ERIC Number: ED422359
Record Type: RIE
Publication Date: 1998-Apr
Adaptive Testing without IRT.
Yan, Duanli; Lewis, Charles; Stocking, Martha
It is unrealistic to suppose that standard item response theory (IRT) models will be appropriate for all new and currently considered computer-based tests. In addition to developing new models, researchers will need to give some attention to the possibility of constructing and analyzing new tests without the aid of strong models. Computerized adaptive testing currently relies heavily on IRT. Alternative, empirically based, nonparametric adaptive testing algorithms exist, but their properties are little known. This paper introduces an adaptive testing algorithm that balances maximum differentiation among test takers with stable estimation at each stage of testing, and compares this algorithm with a traditional one using IRT and maximum information. The adaptive testing algorithm introduced is based on the classification and regression tree approach described in L. Breiman, J. Friedman, R. Olshen, and C. Stone (1984) and J. Chambers and T. Hastie (1992).
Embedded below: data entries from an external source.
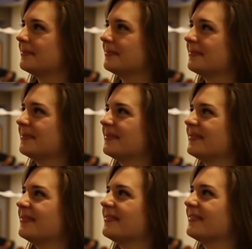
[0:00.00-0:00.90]

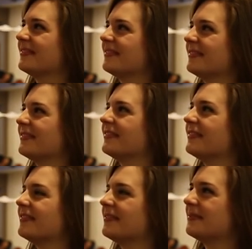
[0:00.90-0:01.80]

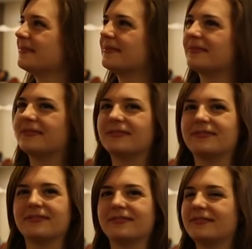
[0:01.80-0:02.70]

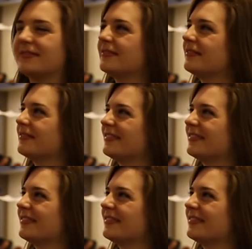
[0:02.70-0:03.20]
The person shown says nothing.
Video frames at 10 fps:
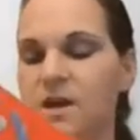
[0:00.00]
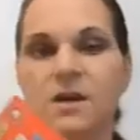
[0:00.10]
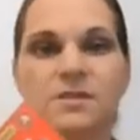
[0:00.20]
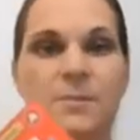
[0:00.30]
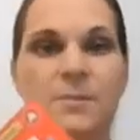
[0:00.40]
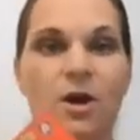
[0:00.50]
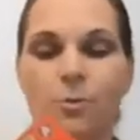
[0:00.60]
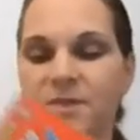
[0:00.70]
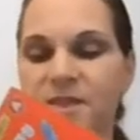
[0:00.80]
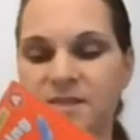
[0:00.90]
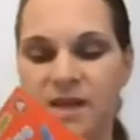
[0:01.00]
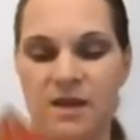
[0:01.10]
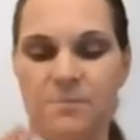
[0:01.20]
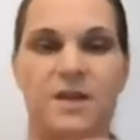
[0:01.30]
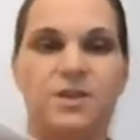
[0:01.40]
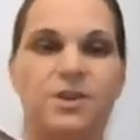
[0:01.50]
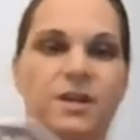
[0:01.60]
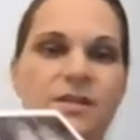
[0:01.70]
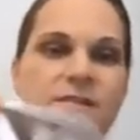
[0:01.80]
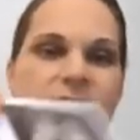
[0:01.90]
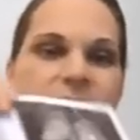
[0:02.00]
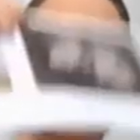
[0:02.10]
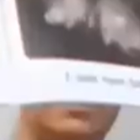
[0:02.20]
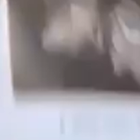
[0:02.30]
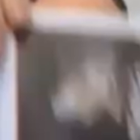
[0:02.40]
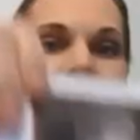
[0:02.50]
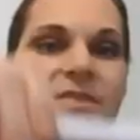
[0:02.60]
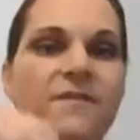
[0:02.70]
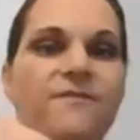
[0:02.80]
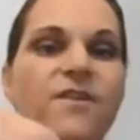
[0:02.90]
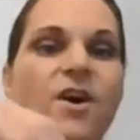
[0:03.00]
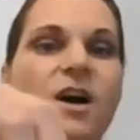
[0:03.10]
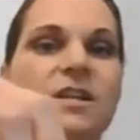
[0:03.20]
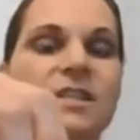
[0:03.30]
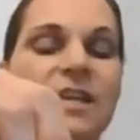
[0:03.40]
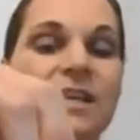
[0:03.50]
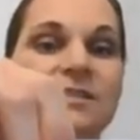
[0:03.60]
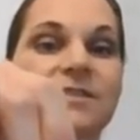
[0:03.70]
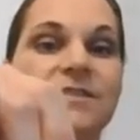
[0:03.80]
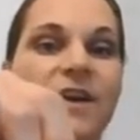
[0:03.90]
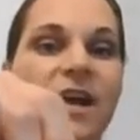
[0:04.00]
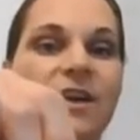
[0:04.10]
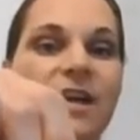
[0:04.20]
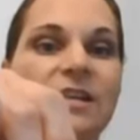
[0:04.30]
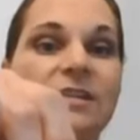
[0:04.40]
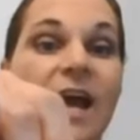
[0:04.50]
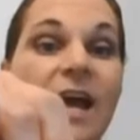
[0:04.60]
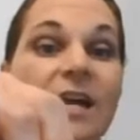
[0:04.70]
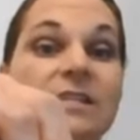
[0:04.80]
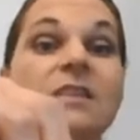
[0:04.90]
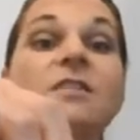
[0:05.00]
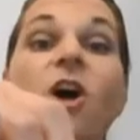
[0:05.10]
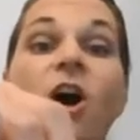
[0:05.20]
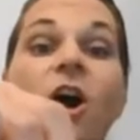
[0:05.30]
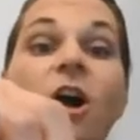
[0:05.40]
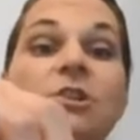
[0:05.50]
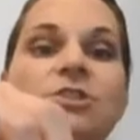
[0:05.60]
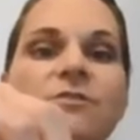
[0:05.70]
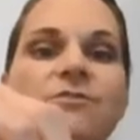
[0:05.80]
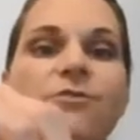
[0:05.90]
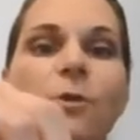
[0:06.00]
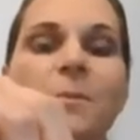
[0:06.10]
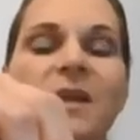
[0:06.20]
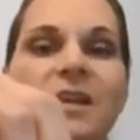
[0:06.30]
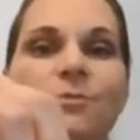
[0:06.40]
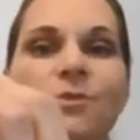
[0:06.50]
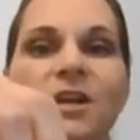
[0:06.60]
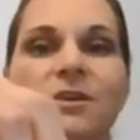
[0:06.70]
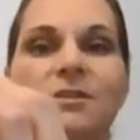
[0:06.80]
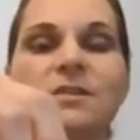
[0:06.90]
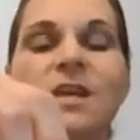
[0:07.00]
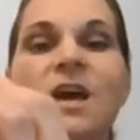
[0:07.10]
So I'm going to open this up, and you're going to see the font is very nice and large for beginning readers,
Simulation results from the regression tree approach were compared with simulation results from three parameter logistic model IRT. Simulation results show that the nonparametric tree-based approach to adaptive testing may be superior to conventional IRT-based adaptive testing in cases where the IRT assumptions are not satisfied. It clearly outperformed one-dimensional IRT when the pool was strongly two-dimensional. A technical appendix describes the algorithm. (Contains three figures and six references.) (SLD)
Publication Type: Reports - Evaluative; Speeches/Meeting Papers
Education Level: N/A
Authoring Institution: N/A
Note: Paper presented at the Annual Meeting of the National Council on Measurement in Education (San Diego, CA, April 12-16, 1998).